As it happens, I find myself on the first day of 2018 looking back as much as looking forward. Firstly, June marks the twentieth anniversary of my attempts at online publishing. Then, it was a simple Geocities website and things have moved quite a way since then. The web has changed hugely and so have I.
In the closing years, I was a university student unsure about his future and it took a degree of exploration before I found a way of earning a living that lasted until last summer. Since then, I have been on a much needed career break and now look to 2018 with thoughts of working again. What is needed is a new passion that will drive me forwards after a previous job eventually proved unsuitable.

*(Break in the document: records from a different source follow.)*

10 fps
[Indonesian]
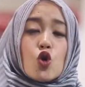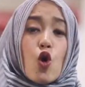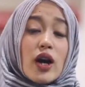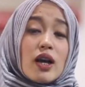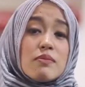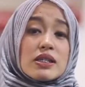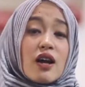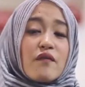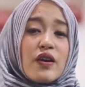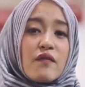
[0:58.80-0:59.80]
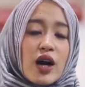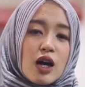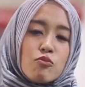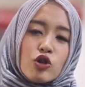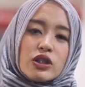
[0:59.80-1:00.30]
Keluarga besar
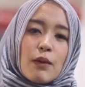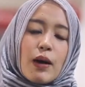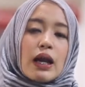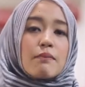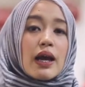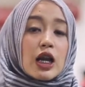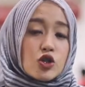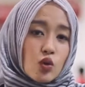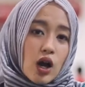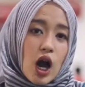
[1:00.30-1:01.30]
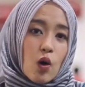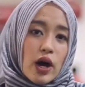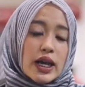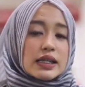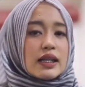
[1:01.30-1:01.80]
Viva mengucapkan bela sungkawa
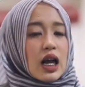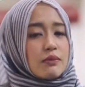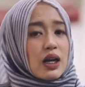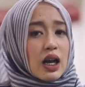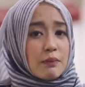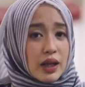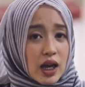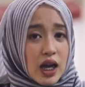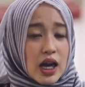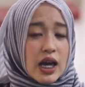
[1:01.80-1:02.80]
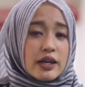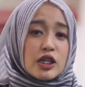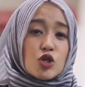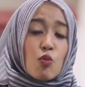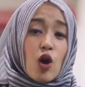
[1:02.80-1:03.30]
yang sedalam-dalamnya
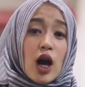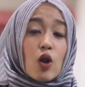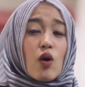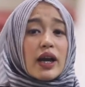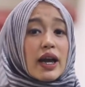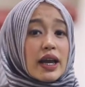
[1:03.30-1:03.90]
dan semoga keluargaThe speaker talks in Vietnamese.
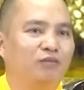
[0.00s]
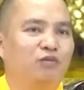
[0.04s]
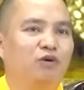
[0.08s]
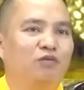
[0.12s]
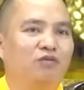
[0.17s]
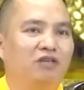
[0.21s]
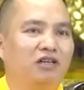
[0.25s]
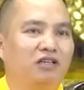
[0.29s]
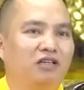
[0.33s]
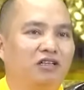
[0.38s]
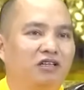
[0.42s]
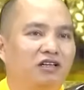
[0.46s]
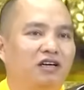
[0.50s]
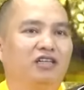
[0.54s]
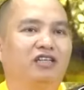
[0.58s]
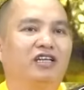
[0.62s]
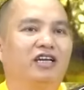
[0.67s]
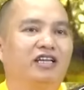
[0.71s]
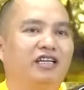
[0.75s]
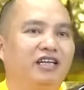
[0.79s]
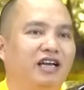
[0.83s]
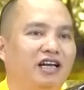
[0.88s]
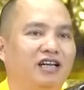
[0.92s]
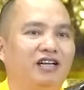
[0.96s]
Một vị thượng
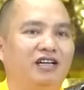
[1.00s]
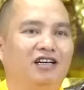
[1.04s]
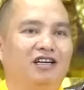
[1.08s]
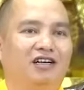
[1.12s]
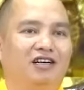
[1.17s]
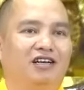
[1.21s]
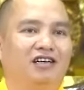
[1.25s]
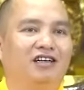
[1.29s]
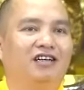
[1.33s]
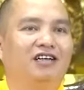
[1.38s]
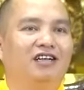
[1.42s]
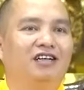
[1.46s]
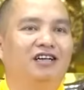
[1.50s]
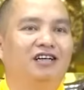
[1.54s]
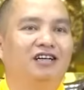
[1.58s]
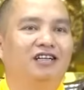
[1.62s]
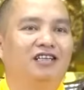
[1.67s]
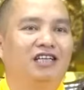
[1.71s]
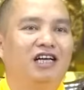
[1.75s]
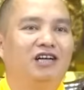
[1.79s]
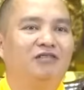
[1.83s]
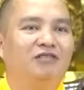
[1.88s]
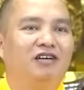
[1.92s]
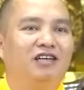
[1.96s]
thiện nhân ở
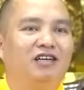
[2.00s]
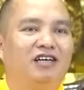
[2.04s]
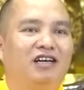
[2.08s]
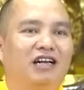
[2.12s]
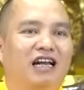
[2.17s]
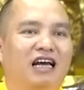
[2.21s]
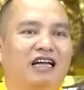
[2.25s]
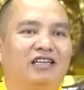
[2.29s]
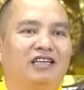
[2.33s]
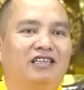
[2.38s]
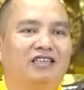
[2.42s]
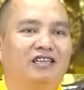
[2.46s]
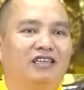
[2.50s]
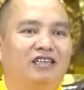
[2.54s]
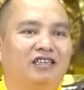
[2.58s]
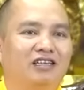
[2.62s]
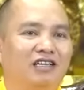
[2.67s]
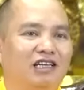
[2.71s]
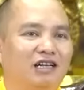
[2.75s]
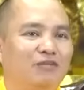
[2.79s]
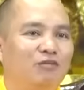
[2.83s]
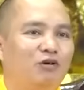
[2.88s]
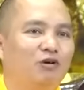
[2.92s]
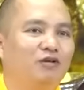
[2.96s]
Tây Phương Cực Lạc thế giới,
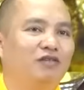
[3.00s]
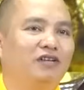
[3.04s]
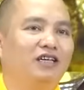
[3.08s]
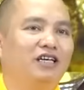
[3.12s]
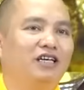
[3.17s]
tức là một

Regular readers will know that the last five or six years brought their share of toil too with bereavement and added responsibilities following inheritance having altered my mindset. After all that, a longer break was needed. Good though they are, short oversea escapes and incursions into nearby countryside only can do so much.

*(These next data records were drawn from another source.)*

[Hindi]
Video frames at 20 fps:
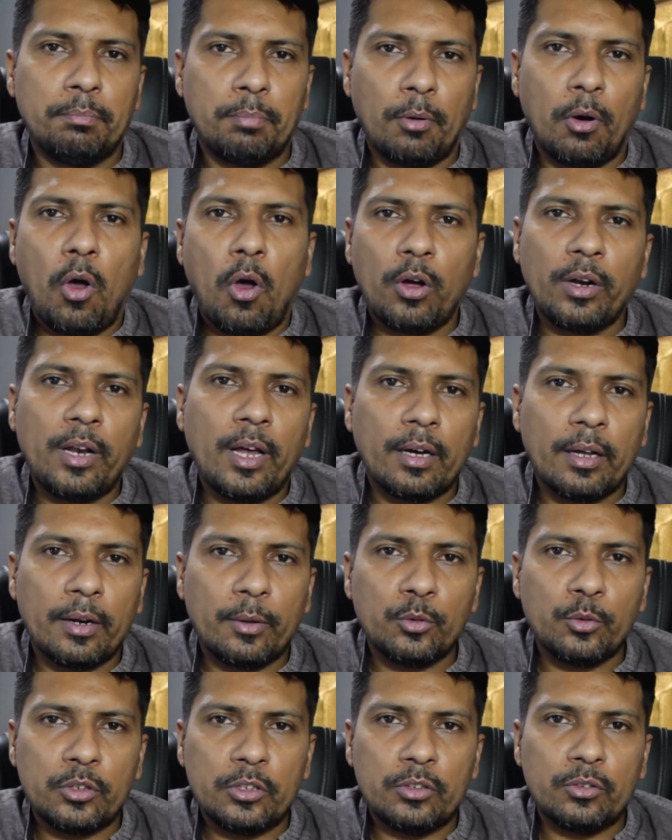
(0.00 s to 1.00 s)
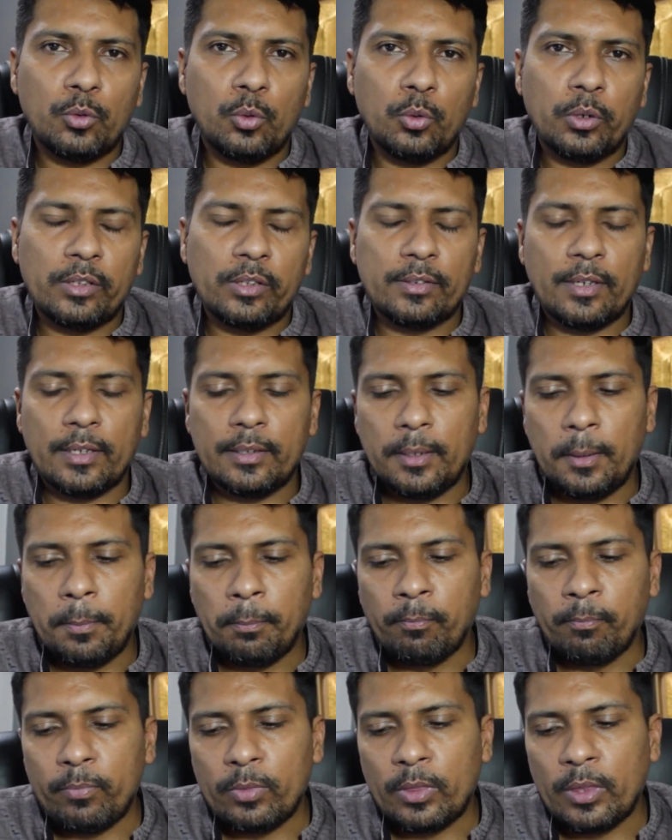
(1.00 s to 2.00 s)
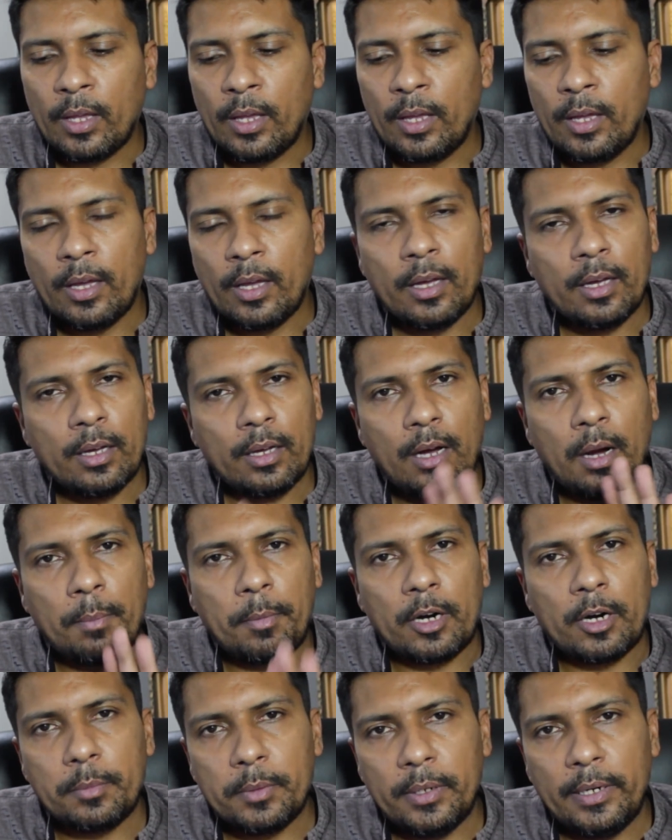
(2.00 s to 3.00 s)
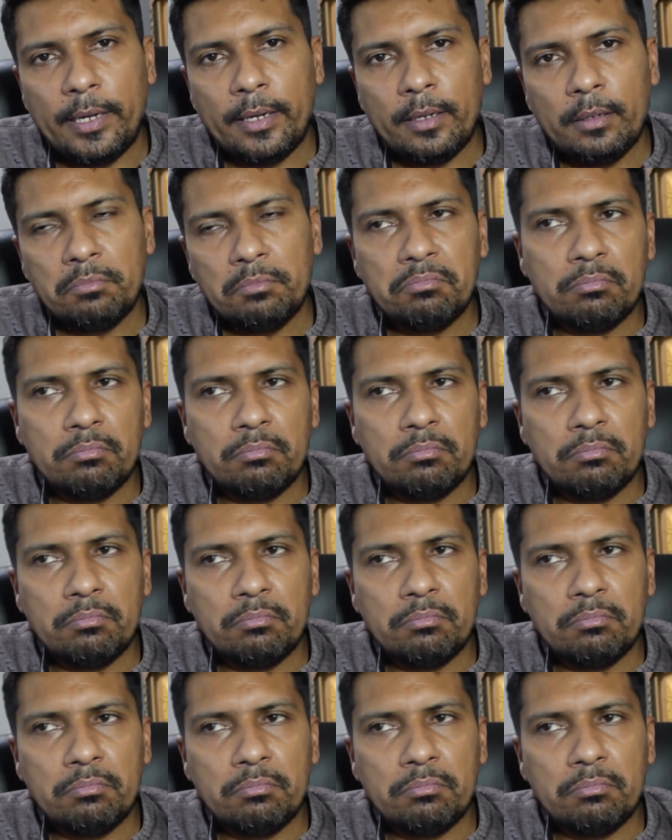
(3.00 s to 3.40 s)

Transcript: प्रोलॉन्ग ना करें उस चीज़ को उनके साथ ना अपार्टमेंट लें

Aside from a well needed rest, I have been catching up with reading. Books from authors like John Muir and Henry David Thoreau have featured along with others like Bruce Chatwin, Jack Kerouac and Kev Reynolds. Their works have lain unread on my Kindle account for too long and have introduced me to other parts of the planet in a way that guidebooks never would. Sometimes, someone else’s narratives are needed and probably explain why there is so much travel writing to be found.

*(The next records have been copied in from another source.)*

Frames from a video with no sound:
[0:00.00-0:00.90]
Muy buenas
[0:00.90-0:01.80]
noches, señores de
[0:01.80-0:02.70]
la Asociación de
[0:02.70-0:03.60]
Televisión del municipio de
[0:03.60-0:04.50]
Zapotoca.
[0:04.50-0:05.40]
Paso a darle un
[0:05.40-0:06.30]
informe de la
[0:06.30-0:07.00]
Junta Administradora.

Another aspect of my reading catch-up is that books from Phoebe Smith, Alastair Humphreys, Geoff Allan and Ronald Turnbull have got me thinking about short getaways that make use of bothies and bivvying. Too often in recent years, I have needed to book an overnight stay in order to ensure that I went on a walking trip at all. My reserves of energy had become depleted and adding in the cost of accommodation often made things more expensive so I fancy the idea of getting costs under more control and who knows where such experimentation may take me yet? It might make such outings easier to organise as well.
Aside from finding work that I enjoy and attending to Irish responsibilities, there are no big plans for 2018. Sometimes, leaving things open can allow for some memorable serendipity. Still, there are some thoughts of exploring around Glen Trool, Pumlumon Fawr, Roseberry Topping and the Black Mountain that may happen yet. The expensive cocktail of using overseas holidays to deal with an unappealing career had to stop though I still fancy seeing more of Scandinavia and the Alps while the wilder parts of North America and New Zealand retain their appeal. Life’s adventure continues and it is time to make that a happier one.